§ WORK INSTRUCTION
Search the entries below for the line containing "[00:00:09.50 to 00:00:10.00]"; from there to the end, return every line exactly and add nothing.

[Saved data entries]
***
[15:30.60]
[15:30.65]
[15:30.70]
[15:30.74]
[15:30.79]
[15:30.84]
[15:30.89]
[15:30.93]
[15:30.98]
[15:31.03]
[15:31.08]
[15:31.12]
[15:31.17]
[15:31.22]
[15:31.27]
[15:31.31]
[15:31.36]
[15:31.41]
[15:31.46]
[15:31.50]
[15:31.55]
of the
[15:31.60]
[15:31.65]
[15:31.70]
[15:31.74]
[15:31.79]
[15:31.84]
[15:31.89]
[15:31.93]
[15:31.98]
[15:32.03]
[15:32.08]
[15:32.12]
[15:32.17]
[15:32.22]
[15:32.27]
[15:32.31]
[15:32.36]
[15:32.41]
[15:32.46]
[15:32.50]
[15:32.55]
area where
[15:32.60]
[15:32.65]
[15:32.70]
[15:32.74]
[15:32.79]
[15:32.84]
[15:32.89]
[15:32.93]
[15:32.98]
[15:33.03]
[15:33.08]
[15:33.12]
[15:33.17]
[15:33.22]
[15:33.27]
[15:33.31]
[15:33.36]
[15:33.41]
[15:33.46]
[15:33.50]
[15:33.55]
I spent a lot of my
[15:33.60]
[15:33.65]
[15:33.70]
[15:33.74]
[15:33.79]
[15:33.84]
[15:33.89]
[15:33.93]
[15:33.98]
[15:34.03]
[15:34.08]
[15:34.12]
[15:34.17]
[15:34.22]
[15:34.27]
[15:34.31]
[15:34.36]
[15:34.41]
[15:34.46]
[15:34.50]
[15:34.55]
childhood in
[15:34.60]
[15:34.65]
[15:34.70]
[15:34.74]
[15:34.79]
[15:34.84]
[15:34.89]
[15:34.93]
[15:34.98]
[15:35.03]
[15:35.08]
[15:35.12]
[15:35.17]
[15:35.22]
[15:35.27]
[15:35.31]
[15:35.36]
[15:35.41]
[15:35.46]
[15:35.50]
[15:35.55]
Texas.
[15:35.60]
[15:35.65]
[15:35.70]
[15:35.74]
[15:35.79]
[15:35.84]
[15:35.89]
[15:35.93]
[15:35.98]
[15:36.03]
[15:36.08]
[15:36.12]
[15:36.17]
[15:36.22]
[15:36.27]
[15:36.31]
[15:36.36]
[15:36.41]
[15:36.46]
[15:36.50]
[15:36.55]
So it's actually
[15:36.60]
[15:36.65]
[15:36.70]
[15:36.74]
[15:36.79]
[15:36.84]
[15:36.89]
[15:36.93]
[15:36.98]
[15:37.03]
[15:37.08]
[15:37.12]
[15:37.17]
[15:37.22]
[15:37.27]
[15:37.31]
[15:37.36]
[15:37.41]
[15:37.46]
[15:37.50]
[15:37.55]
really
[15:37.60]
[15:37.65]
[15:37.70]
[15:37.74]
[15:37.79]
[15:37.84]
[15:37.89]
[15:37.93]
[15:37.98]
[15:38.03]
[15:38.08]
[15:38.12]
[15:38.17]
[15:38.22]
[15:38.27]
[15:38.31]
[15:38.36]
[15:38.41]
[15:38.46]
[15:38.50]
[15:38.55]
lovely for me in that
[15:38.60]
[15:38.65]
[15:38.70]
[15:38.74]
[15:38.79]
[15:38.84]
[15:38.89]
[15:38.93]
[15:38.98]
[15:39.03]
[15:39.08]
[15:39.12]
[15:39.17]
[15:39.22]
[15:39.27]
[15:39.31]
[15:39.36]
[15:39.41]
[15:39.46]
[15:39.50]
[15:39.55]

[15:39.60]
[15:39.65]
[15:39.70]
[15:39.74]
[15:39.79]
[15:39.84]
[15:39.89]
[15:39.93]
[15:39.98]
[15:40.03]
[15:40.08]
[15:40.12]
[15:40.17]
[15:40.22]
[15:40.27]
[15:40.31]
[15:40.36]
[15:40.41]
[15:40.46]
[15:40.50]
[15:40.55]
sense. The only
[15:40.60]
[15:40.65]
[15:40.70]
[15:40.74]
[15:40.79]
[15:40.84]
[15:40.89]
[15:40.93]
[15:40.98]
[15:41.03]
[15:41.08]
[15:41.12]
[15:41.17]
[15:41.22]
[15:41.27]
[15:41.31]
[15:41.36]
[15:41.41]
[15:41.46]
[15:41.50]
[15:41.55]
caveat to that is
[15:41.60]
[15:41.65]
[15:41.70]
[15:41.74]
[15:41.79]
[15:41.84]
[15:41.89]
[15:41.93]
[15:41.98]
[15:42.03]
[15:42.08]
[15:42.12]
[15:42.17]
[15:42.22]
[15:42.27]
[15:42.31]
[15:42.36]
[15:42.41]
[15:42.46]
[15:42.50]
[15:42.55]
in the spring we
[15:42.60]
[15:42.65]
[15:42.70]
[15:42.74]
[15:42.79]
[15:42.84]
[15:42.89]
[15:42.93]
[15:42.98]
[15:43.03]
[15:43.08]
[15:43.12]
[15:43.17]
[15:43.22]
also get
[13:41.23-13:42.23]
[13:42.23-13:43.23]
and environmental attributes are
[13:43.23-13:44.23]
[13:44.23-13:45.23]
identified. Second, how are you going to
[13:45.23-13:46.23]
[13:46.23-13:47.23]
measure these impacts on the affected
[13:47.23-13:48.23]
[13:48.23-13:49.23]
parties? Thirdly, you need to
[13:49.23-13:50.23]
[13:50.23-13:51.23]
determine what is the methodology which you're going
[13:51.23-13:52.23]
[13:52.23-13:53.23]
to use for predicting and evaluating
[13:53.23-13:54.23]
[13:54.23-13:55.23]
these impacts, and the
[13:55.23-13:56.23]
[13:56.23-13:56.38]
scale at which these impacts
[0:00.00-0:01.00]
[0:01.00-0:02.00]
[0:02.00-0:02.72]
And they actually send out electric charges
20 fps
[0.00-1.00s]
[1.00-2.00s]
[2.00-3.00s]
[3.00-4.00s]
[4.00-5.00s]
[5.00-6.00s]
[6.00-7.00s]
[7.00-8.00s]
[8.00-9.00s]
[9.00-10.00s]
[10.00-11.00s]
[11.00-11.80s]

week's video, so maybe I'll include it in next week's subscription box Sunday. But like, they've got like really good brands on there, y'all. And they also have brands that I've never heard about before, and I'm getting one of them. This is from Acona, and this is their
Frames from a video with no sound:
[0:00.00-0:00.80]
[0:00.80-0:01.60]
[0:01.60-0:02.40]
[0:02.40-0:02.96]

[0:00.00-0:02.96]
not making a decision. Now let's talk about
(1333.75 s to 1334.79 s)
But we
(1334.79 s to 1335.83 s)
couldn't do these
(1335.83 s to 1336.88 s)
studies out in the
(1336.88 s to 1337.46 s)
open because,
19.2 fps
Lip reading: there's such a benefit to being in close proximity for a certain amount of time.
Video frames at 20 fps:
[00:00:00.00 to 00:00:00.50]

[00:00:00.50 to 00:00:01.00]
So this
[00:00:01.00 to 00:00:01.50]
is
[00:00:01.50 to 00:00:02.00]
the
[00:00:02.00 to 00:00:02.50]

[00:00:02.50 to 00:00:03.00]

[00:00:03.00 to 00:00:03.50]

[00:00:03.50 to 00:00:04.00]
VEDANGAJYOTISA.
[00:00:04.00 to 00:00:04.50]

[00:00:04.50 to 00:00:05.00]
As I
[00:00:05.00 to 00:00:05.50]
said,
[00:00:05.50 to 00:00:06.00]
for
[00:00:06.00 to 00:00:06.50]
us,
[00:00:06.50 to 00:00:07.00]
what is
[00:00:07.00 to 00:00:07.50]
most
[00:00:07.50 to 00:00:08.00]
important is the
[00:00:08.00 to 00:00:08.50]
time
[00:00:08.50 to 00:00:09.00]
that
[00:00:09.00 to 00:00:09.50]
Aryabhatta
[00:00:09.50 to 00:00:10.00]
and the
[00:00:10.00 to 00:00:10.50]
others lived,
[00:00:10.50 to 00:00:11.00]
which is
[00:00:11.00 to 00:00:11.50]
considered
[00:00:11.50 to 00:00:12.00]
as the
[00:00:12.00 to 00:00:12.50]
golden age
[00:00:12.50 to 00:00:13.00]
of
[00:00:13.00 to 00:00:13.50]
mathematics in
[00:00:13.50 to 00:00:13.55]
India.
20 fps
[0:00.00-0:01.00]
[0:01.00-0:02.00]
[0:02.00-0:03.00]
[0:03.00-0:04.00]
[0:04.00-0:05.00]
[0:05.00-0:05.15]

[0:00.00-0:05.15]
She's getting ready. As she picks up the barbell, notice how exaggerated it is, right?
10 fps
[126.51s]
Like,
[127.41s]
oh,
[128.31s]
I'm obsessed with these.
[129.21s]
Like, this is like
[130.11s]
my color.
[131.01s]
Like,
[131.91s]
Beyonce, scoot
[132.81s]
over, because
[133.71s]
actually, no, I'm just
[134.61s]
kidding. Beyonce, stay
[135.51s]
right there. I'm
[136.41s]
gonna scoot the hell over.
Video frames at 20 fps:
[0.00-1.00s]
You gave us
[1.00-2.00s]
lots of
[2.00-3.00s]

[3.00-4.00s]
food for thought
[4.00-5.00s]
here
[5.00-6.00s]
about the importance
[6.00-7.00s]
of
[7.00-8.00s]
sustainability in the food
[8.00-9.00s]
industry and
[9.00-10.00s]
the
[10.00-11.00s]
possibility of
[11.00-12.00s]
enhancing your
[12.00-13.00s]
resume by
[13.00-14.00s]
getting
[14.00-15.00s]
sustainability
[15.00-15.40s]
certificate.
***
§ EXERCISE OUTPUT
[00:00:09.50 to 00:00:10.00]
and the
[00:00:10.00 to 00:00:10.50]
others lived,
[00:00:10.50 to 00:00:11.00]
which is
[00:00:11.00 to 00:00:11.50]
considered
[00:00:11.50 to 00:00:12.00]
as the
[00:00:12.00 to 00:00:12.50]
golden age
[00:00:12.50 to 00:00:13.00]
of
[00:00:13.00 to 00:00:13.50]
mathematics in
[00:00:13.50 to 00:00:13.55]
India.
20 fps
[0:00.00-0:01.00]
[0:01.00-0:02.00]
[0:02.00-0:03.00]
[0:03.00-0:04.00]
[0:04.00-0:05.00]
[0:05.00-0:05.15]

[0:00.00-0:05.15]
She's getting ready. As she picks up the barbell, notice how exaggerated it is, right?
10 fps
[126.51s]
Like,
[127.41s]
oh,
[128.31s]
I'm obsessed with these.
[129.21s]
Like, this is like
[130.11s]
my color.
[131.01s]
Like,
[131.91s]
Beyonce, scoot
[132.81s]
over, because
[133.71s]
actually, no, I'm just
[134.61s]
kidding. Beyonce, stay
[135.51s]
right there. I'm
[136.41s]
gonna scoot the hell over.
Video frames at 20 fps:
[0.00-1.00s]
You gave us
[1.00-2.00s]
lots of
[2.00-3.00s]

[3.00-4.00s]
food for thought
[4.00-5.00s]
here
[5.00-6.00s]
about the importance
[6.00-7.00s]
of
[7.00-8.00s]
sustainability in the food
[8.00-9.00s]
industry and
[9.00-10.00s]
the
[10.00-11.00s]
possibility of
[11.00-12.00s]
enhancing your
[12.00-13.00s]
resume by
[13.00-14.00s]
getting
[14.00-15.00s]
sustainability
[15.00-15.40s]
certificate.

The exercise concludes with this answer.